───── RECORDED INFORMATION ─────

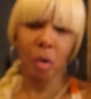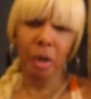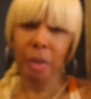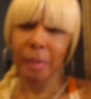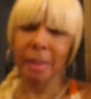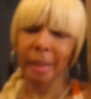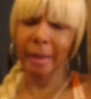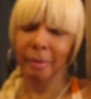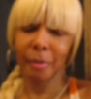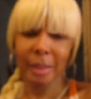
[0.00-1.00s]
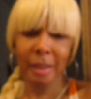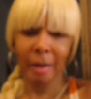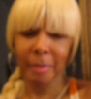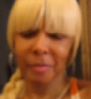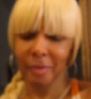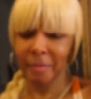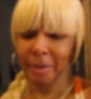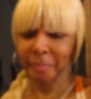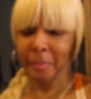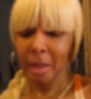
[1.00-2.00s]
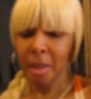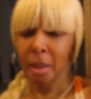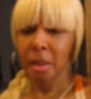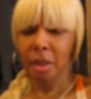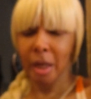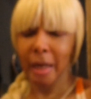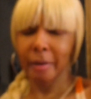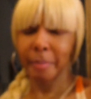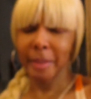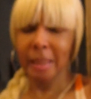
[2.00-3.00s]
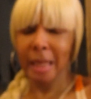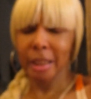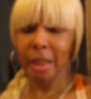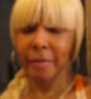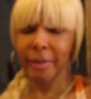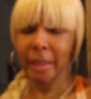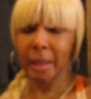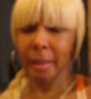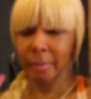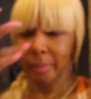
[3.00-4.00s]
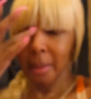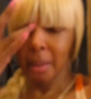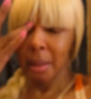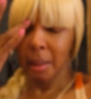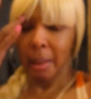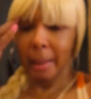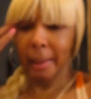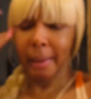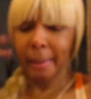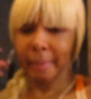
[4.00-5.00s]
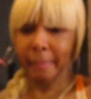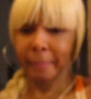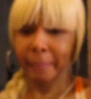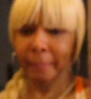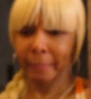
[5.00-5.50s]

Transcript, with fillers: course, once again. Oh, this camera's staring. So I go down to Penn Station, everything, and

─────

§ **EXERCISE GOAL**
Verbatim, write out the line containing "[1.00-2.00s]" and all later lines through the end of the records, leaving every picture out.

§ **RESPONSE FOR THIS EXERCISE**
[1.00-2.00s]
[2.00-3.00s]
[3.00-4.00s]
[4.00-5.00s]
[5.00-5.50s]

Transcript, with fillers: course, once again. Oh, this camera's staring. So I go down to Penn Station, everything, and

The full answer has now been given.